▶ **TASK BRIEF**:
Could you repeat every record below exactly, leaving out the pictures?

▶ **DATASET RECORDS**:
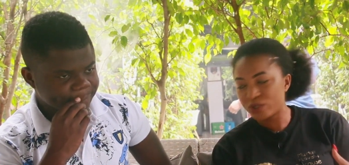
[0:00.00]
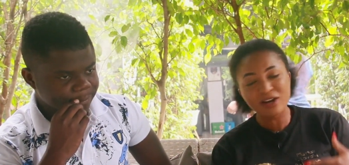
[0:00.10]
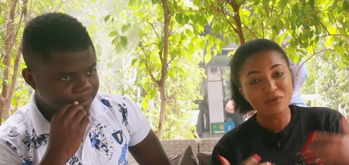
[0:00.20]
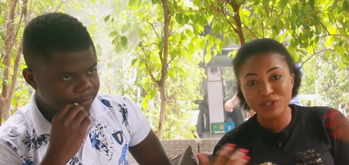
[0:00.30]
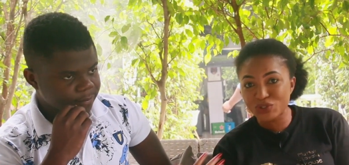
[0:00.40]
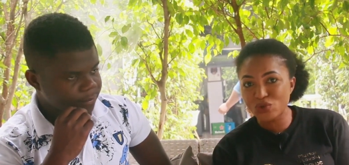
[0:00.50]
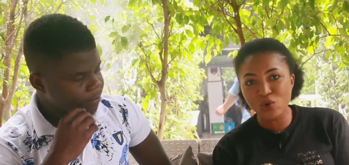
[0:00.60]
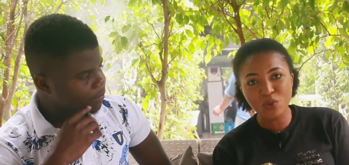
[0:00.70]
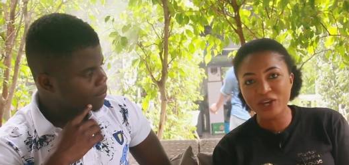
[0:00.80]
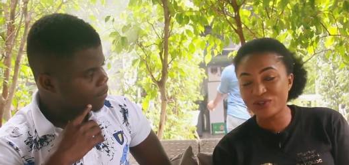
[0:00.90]
Speaker 1: There is
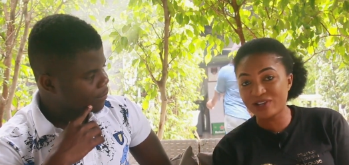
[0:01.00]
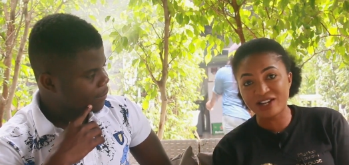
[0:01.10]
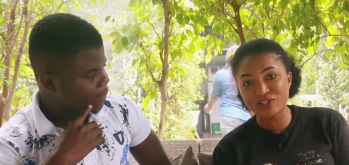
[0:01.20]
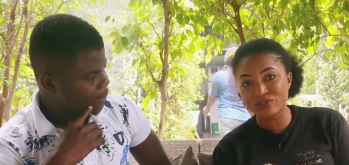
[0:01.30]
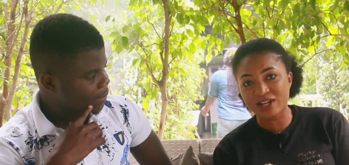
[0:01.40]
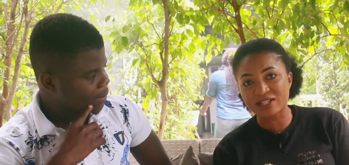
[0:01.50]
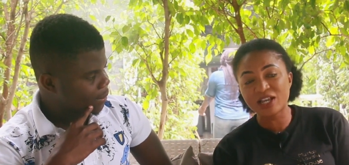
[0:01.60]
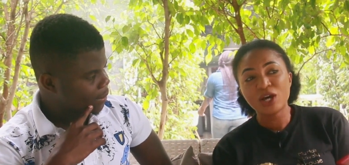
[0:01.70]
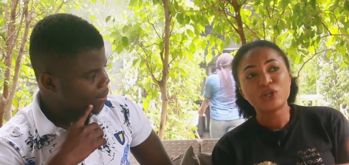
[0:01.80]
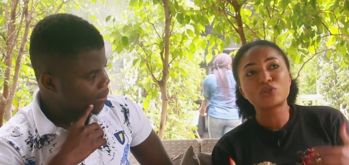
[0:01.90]
no way you can do that.
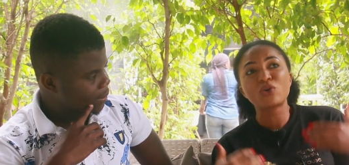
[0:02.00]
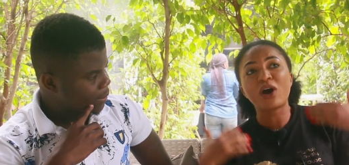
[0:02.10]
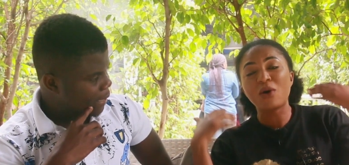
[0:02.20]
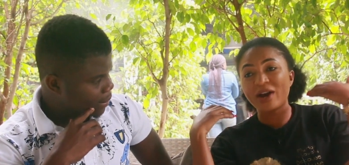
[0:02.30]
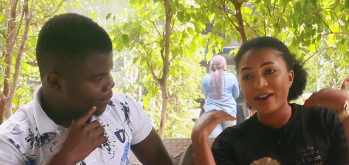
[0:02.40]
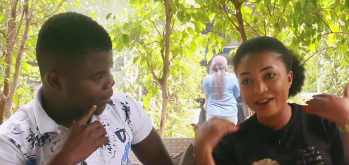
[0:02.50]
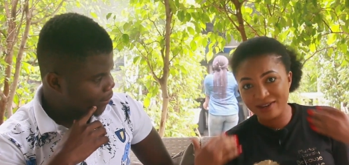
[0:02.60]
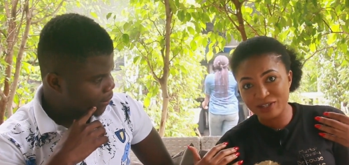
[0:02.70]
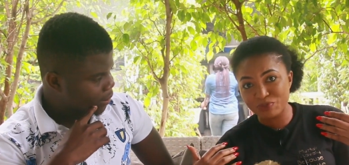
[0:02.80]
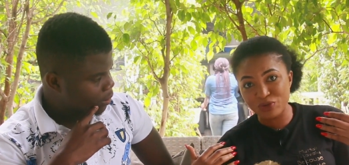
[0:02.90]
So our hair
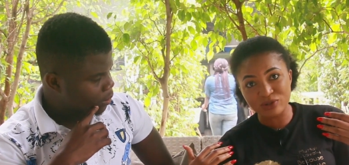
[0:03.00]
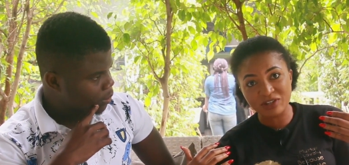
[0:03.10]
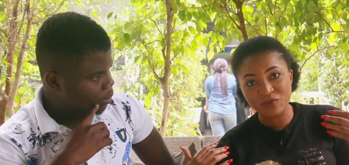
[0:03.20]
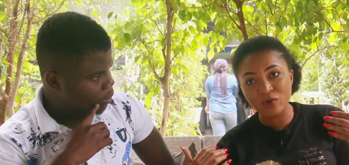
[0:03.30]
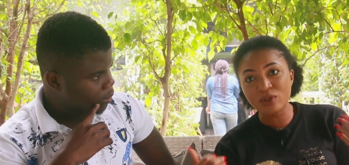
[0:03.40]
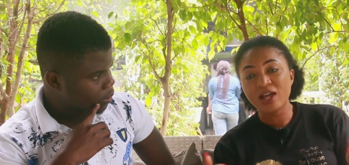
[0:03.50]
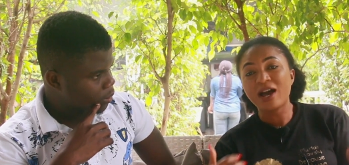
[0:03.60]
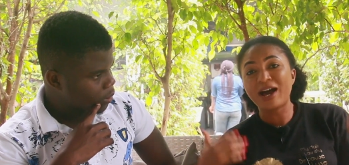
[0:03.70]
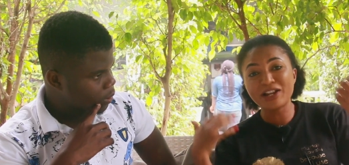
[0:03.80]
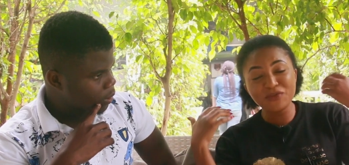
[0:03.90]
is beautiful.
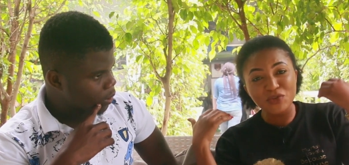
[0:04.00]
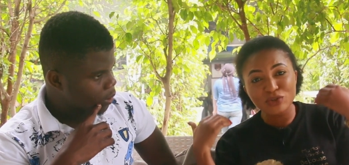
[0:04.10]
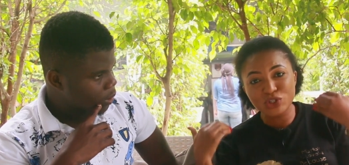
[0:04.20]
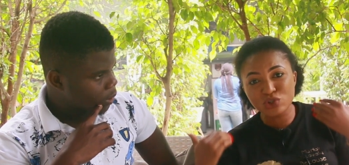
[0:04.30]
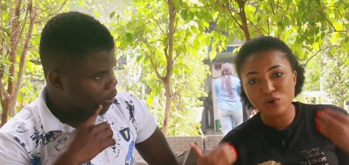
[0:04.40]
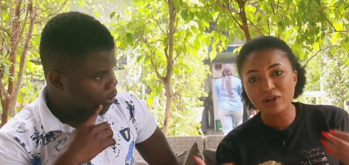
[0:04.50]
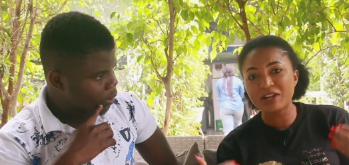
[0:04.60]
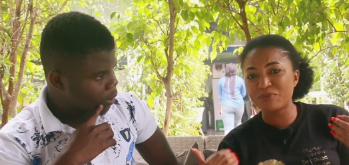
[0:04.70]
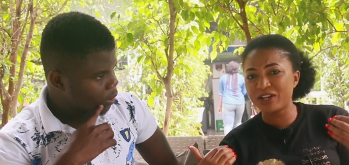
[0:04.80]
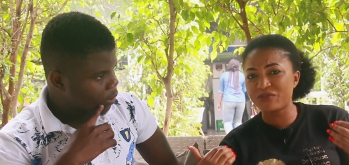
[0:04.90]
And if you
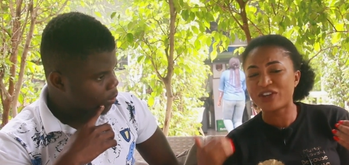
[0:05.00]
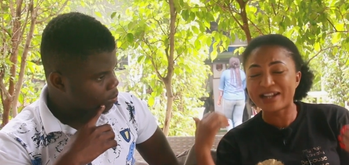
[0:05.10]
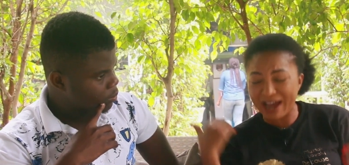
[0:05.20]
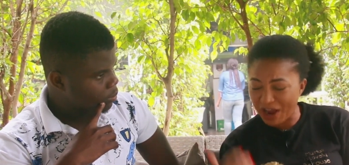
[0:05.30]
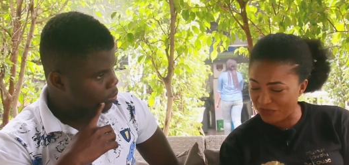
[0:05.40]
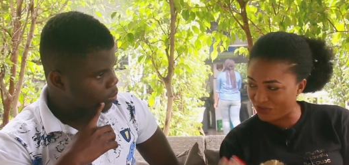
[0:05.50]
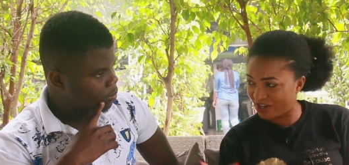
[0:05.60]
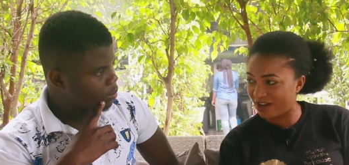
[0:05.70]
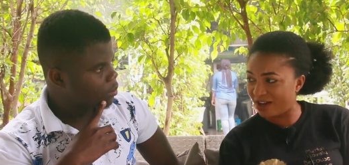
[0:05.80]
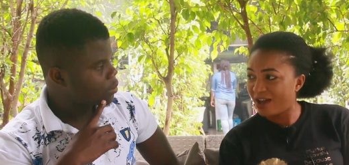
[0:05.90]
strongly believe in
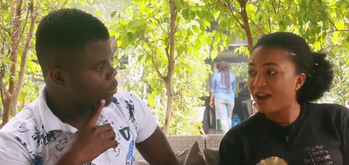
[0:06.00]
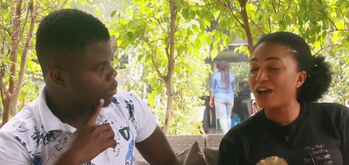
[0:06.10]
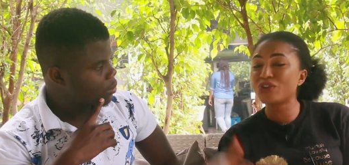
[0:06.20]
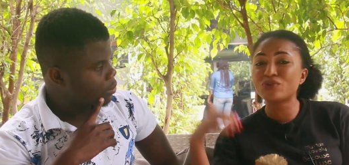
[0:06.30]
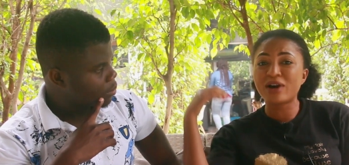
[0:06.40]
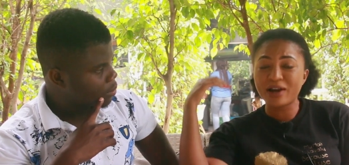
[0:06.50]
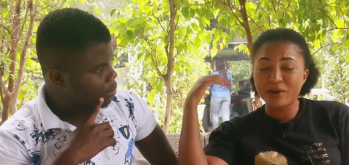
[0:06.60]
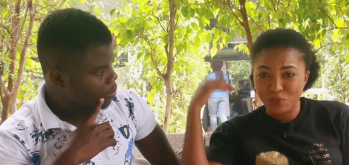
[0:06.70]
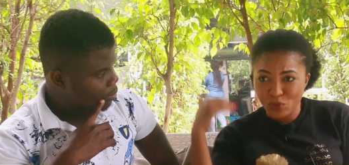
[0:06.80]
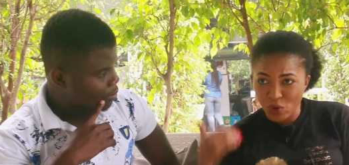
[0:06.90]
Africa and you are
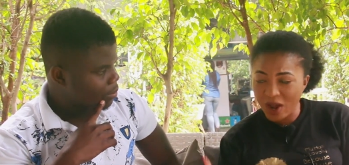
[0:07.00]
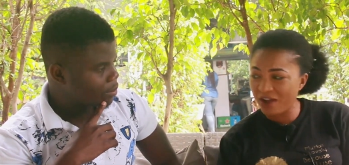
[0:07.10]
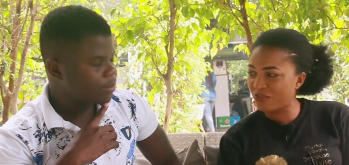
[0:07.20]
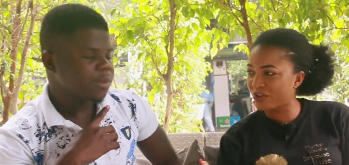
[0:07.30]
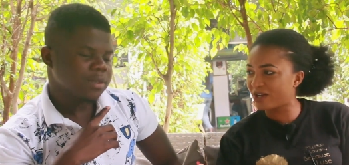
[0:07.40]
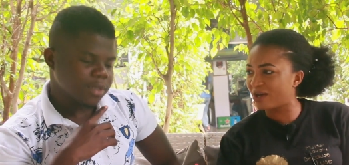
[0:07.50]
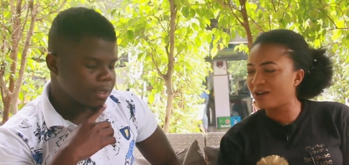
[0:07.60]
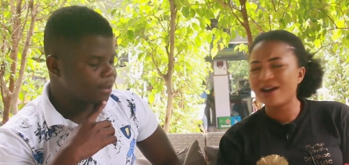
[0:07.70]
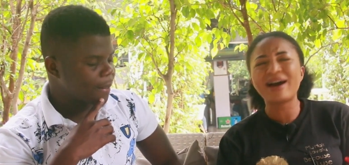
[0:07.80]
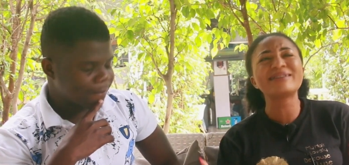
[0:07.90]
pro-Africa,
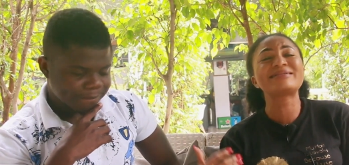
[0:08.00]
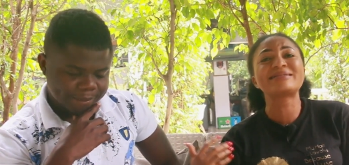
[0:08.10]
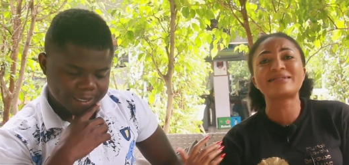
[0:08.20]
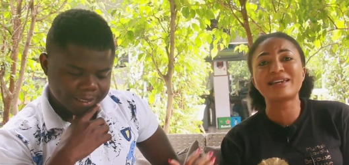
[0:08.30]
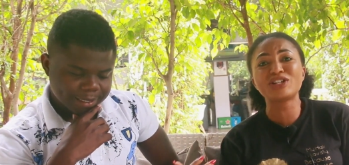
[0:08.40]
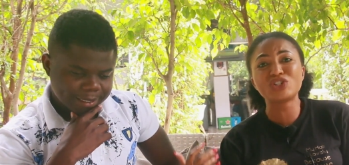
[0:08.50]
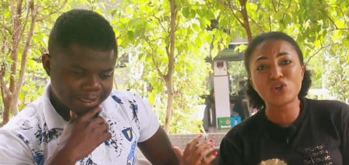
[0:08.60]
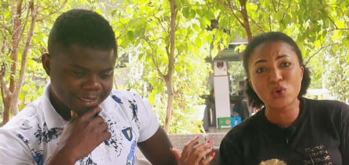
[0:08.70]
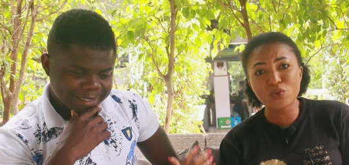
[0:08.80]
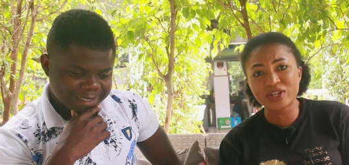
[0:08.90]
I see
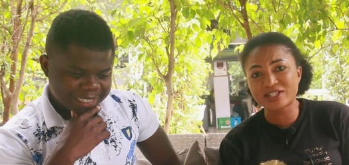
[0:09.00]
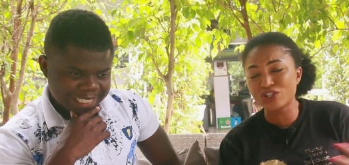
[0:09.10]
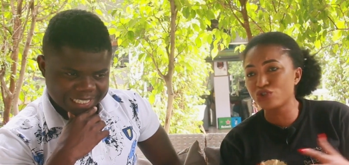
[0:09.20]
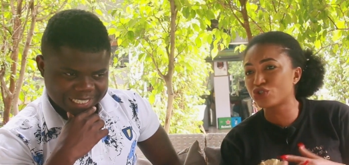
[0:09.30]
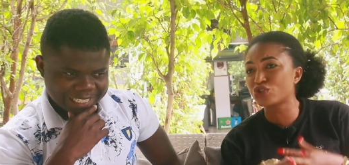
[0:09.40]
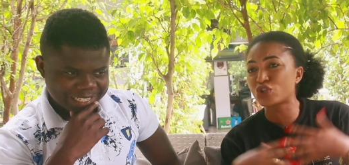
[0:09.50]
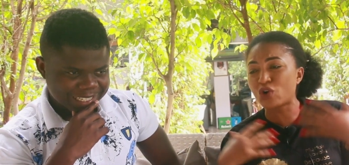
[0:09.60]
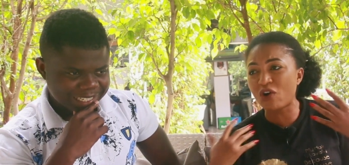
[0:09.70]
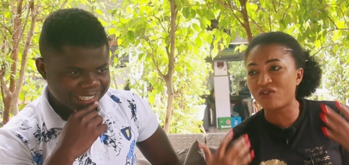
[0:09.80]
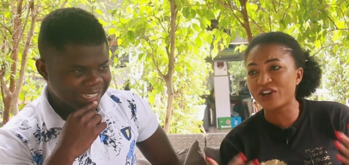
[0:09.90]
no reason you should
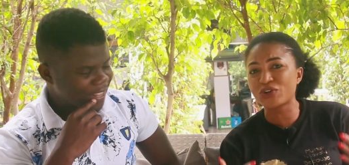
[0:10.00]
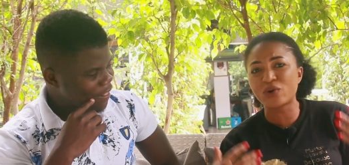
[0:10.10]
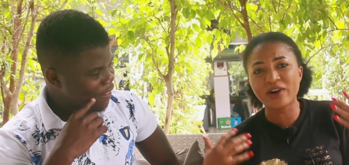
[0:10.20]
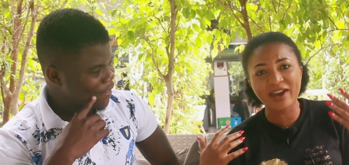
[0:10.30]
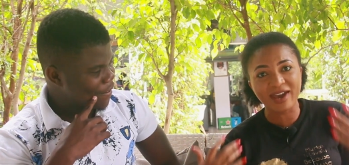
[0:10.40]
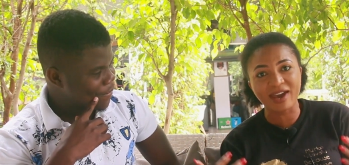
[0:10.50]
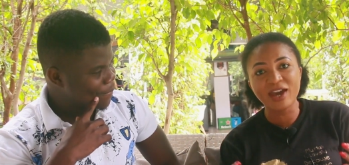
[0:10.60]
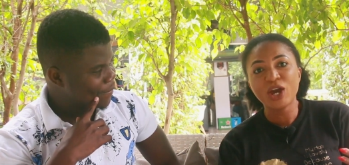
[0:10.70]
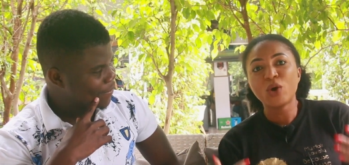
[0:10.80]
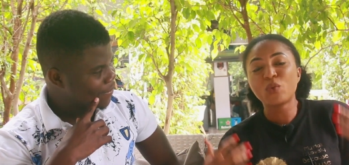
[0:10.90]
cover your hair
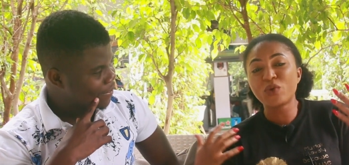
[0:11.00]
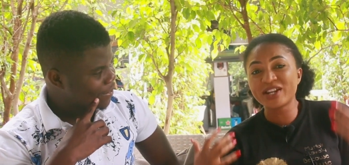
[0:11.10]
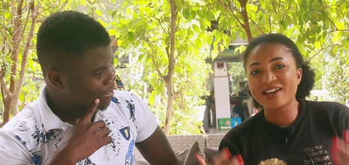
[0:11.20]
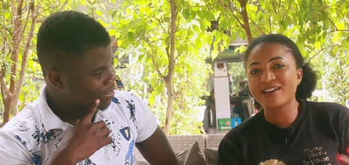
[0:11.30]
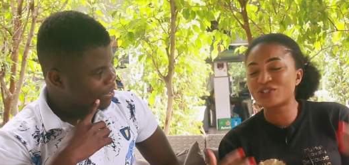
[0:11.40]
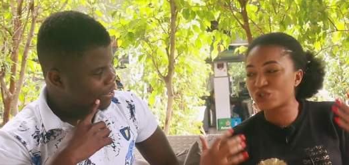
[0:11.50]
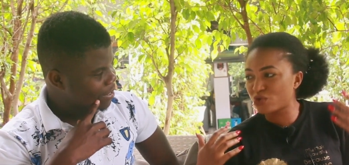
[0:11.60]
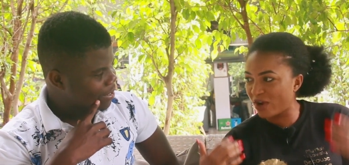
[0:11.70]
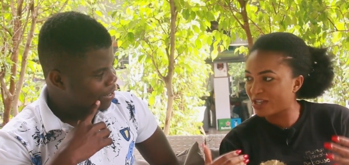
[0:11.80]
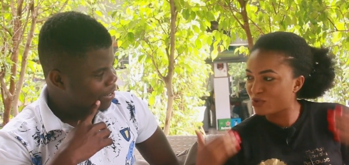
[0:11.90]
with
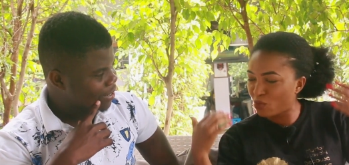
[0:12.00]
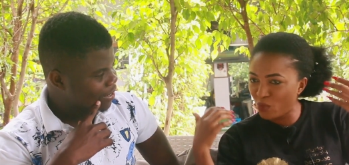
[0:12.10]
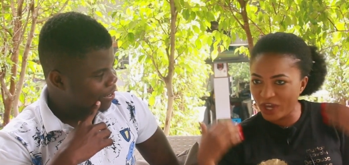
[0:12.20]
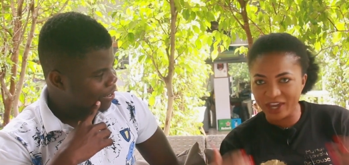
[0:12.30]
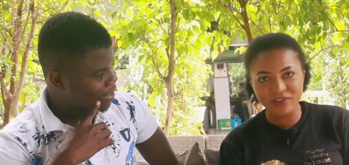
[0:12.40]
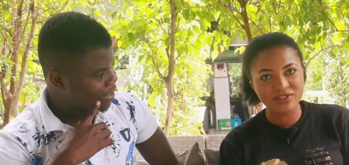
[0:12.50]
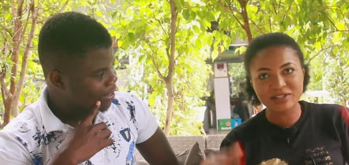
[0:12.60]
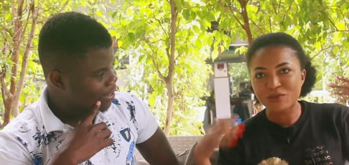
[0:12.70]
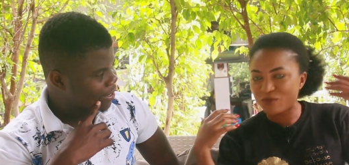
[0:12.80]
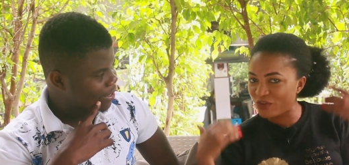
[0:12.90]
straight
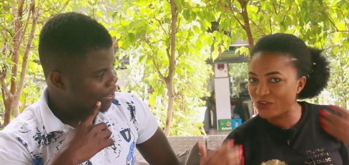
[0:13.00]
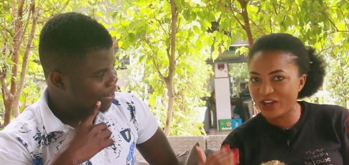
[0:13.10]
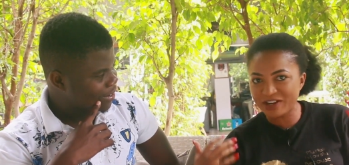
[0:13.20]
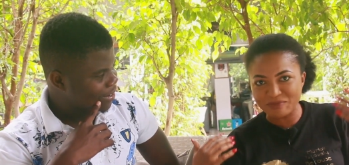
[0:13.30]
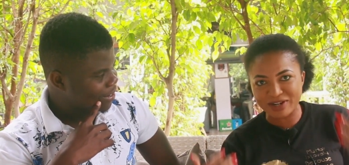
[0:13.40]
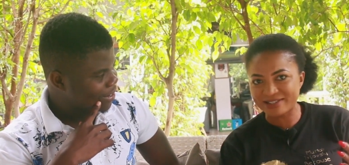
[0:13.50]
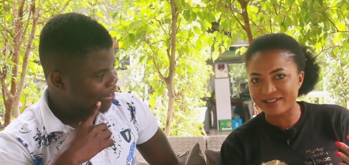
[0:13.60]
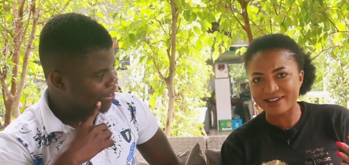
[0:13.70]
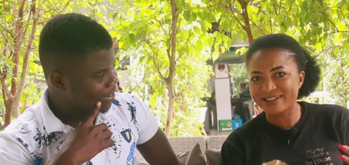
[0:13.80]
weaves. For that matter,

▶ **TASK SOLUTION**:
[0:00.00]
[0:00.10]
[0:00.20]
[0:00.30]
[0:00.40]
[0:00.50]
[0:00.60]
[0:00.70]
[0:00.80]
[0:00.90]
Speaker 1: There is
[0:01.00]
[0:01.10]
[0:01.20]
[0:01.30]
[0:01.40]
[0:01.50]
[0:01.60]
[0:01.70]
[0:01.80]
[0:01.90]
no way you can do that.
[0:02.00]
[0:02.10]
[0:02.20]
[0:02.30]
[0:02.40]
[0:02.50]
[0:02.60]
[0:02.70]
[0:02.80]
[0:02.90]
So our hair
[0:03.00]
[0:03.10]
[0:03.20]
[0:03.30]
[0:03.40]
[0:03.50]
[0:03.60]
[0:03.70]
[0:03.80]
[0:03.90]
is beautiful.
[0:04.00]
[0:04.10]
[0:04.20]
[0:04.30]
[0:04.40]
[0:04.50]
[0:04.60]
[0:04.70]
[0:04.80]
[0:04.90]
And if you
[0:05.00]
[0:05.10]
[0:05.20]
[0:05.30]
[0:05.40]
[0:05.50]
[0:05.60]
[0:05.70]
[0:05.80]
[0:05.90]
strongly believe in
[0:06.00]
[0:06.10]
[0:06.20]
[0:06.30]
[0:06.40]
[0:06.50]
[0:06.60]
[0:06.70]
[0:06.80]
[0:06.90]
Africa and you are
[0:07.00]
[0:07.10]
[0:07.20]
[0:07.30]
[0:07.40]
[0:07.50]
[0:07.60]
[0:07.70]
[0:07.80]
[0:07.90]
pro-Africa,
[0:08.00]
[0:08.10]
[0:08.20]
[0:08.30]
[0:08.40]
[0:08.50]
[0:08.60]
[0:08.70]
[0:08.80]
[0:08.90]
I see
[0:09.00]
[0:09.10]
[0:09.20]
[0:09.30]
[0:09.40]
[0:09.50]
[0:09.60]
[0:09.70]
[0:09.80]
[0:09.90]
no reason you should
[0:10.00]
[0:10.10]
[0:10.20]
[0:10.30]
[0:10.40]
[0:10.50]
[0:10.60]
[0:10.70]
[0:10.80]
[0:10.90]
cover your hair
[0:11.00]
[0:11.10]
[0:11.20]
[0:11.30]
[0:11.40]
[0:11.50]
[0:11.60]
[0:11.70]
[0:11.80]
[0:11.90]
with
[0:12.00]
[0:12.10]
[0:12.20]
[0:12.30]
[0:12.40]
[0:12.50]
[0:12.60]
[0:12.70]
[0:12.80]
[0:12.90]
straight
[0:13.00]
[0:13.10]
[0:13.20]
[0:13.30]
[0:13.40]
[0:13.50]
[0:13.60]
[0:13.70]
[0:13.80]
weaves. For that matter,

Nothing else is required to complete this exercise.